South African Policy on Alcohol

Although governed by the National Liquor Authority, each of South Africa’s nine provinces draft their own policies.

At the time Soul City and its partners launched the campaign, provincial liquor policies were out of date and needed updating to suit the current environment. Lobbying of National government included lobbying provinces separately to update policies and strengthen implementation of these.

Draft Liquor Policy 2012

Following extensive lobbying by Soul City and its partners , a bill for the Control of Marketing of Alcoholic Beverages was drafted in 2012.

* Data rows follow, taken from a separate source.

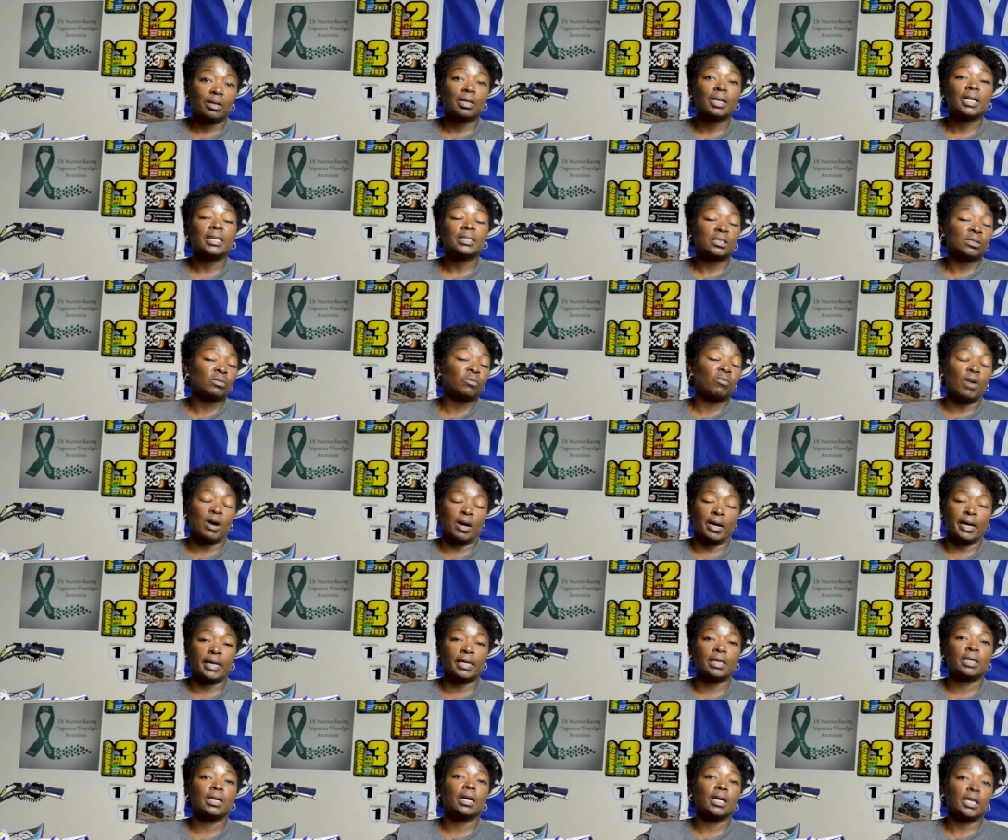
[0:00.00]
Let's
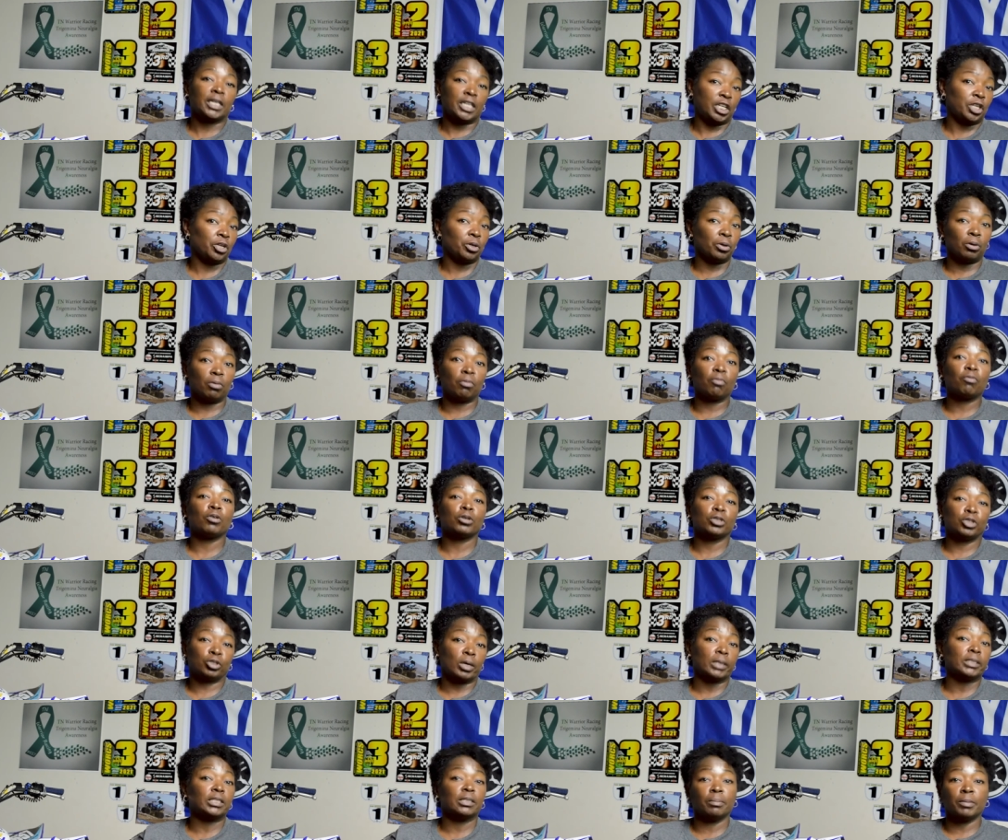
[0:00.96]
find a cure for
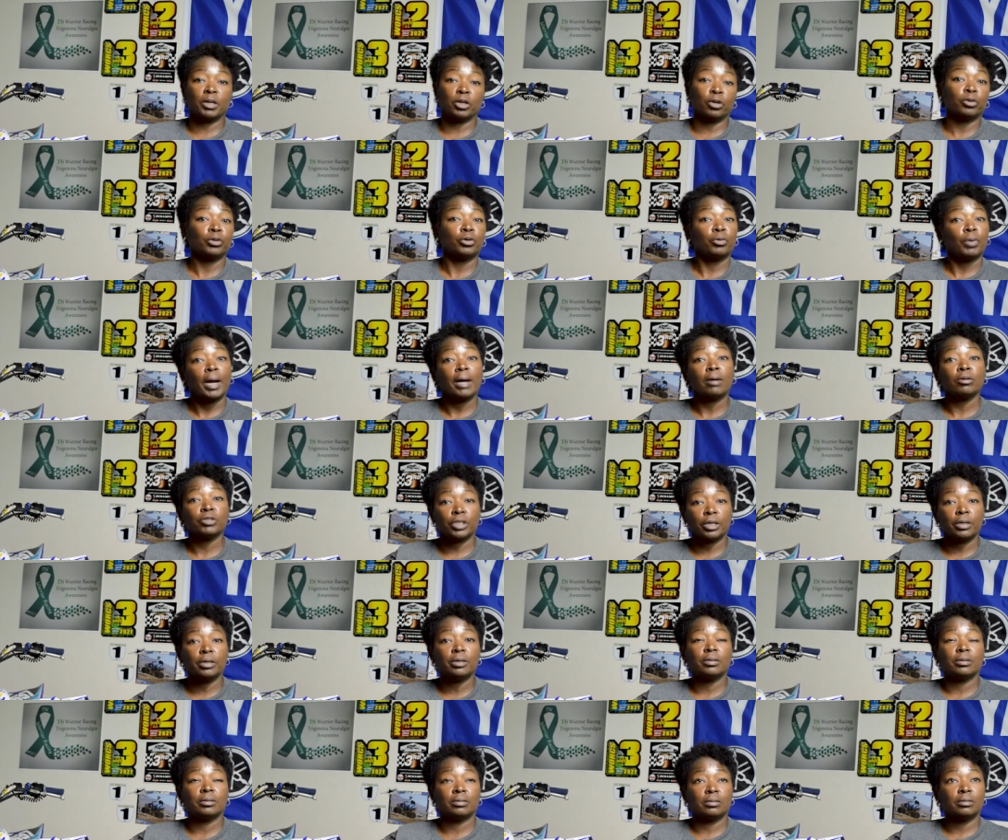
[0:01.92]
trigeminal
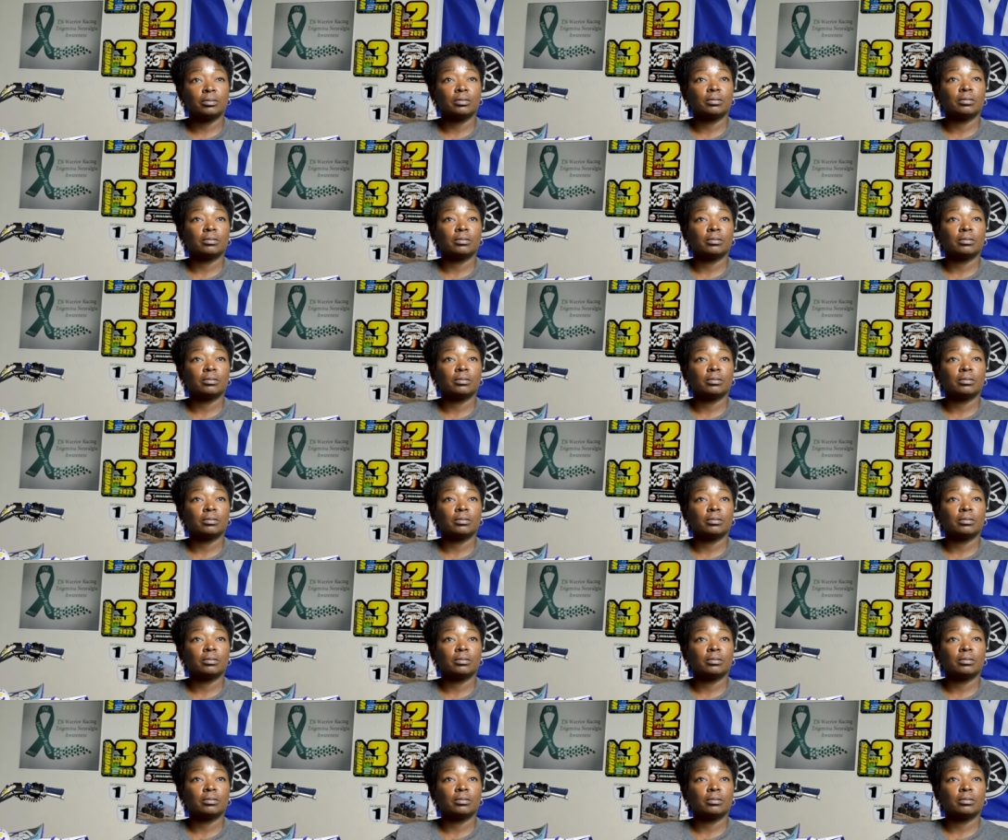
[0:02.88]
neuralgia.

The government consulted extensively with stakeholders including liquor traders, communities and the general public with public hearings held in provinces across the country. That same year the bill was leaked to the public resulting in a media frenzy spearheaded by the alcohol industry. Amid accusations of being a nanny state and exaggerated reports of job losses in the industry, the Department of Health convened a media briefing to address concerns around the bill. The bill was approved by the IMC in August 2013 and presented to cabinet in September where it awaits final approval. The Treasury department is currently looking at alternative ways to fund the arts and sport in South Africa.

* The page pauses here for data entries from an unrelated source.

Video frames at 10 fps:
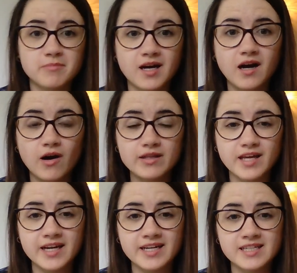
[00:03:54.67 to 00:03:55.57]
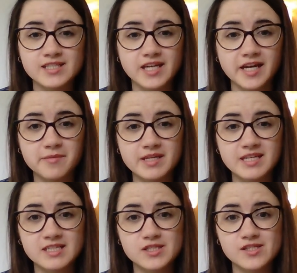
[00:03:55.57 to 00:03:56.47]
uh, online
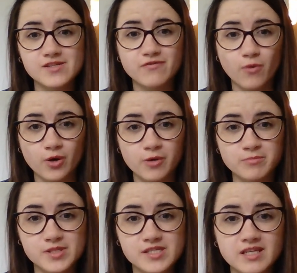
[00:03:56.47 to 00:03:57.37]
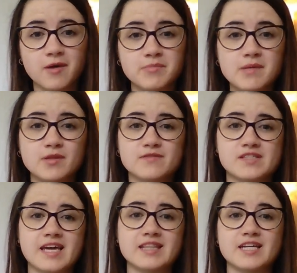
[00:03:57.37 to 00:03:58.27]
diabetes forums. People have
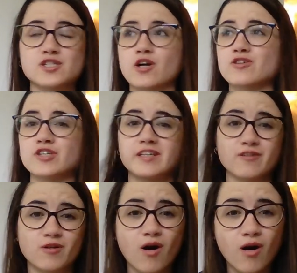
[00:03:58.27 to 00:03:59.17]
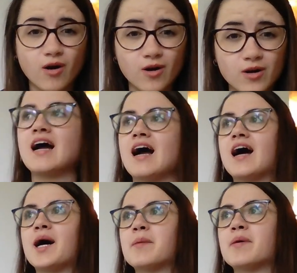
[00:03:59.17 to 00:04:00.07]
said they charge it in their car.
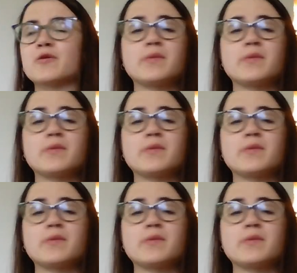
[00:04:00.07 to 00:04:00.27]
Um, other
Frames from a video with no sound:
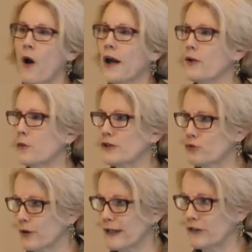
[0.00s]
Why are we
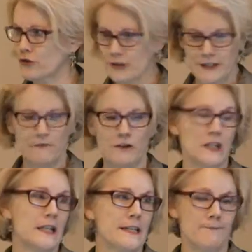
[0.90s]
treating her
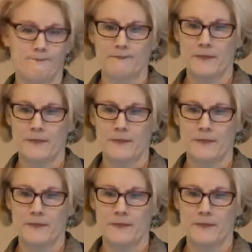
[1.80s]
differently?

Norms and Standards of the Liquor Act

In 2013, the South African National Liquor Authority, a body under the Department of Trade and Industry, presented a draft of Norms and Standards of the Liquor Act of 2003. These norms and standards address the issues within the current legislative framework such as standards necessary for the location of licensed premises, age verification, licensing conditions, structural requirements and norms relating to trading hours.

The drafting of these norms and standards raise policy issues that are to be debated such as:

Raising the legal drinking age from 18 to 21; Prohibiting sale of liquor to visible pregnant women; Prohibiting the issuing of licenses to schools, Convenience stores next to Petrol / Filling stations; Extending liability to persons who sell liquor to visibly drunk persons

These policy issues form part of the Draft Liquor policy 2012 and will continue to be debated.

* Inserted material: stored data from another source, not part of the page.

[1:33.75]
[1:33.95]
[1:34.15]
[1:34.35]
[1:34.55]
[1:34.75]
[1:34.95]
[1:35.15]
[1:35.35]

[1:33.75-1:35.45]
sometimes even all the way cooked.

The purpose of the norms and standards are to:

  • To ensure that liquor legislation and practises in the South Africa are harmonised
  • To facilitate effective enforcement of liquor laws by various enforcement authorities
  • To ensure consistency in the application of liquor laws throughout the country and
  • To reduce the socio-economic and other costs of alcohol abuse by reducing access to and the availability of liquor

Read it here...


Soul City and its partners continue to advocate for improved legislation for a healthier, safer South Africa.
  • SAAPA Forum in Lesotho – May 2014 [Link to news & events section]

Health Promotion Foundation

The institute is calling for an additional levy to be imposed on alcohol products which would fund a Health Promotion Foundation.

The foundation would support strategic thinking and support for a National Alcohol Strategy and new initiatives. It would provide clear messaging and guidance on health issues to Government, Organisations, Corporates and the public at large.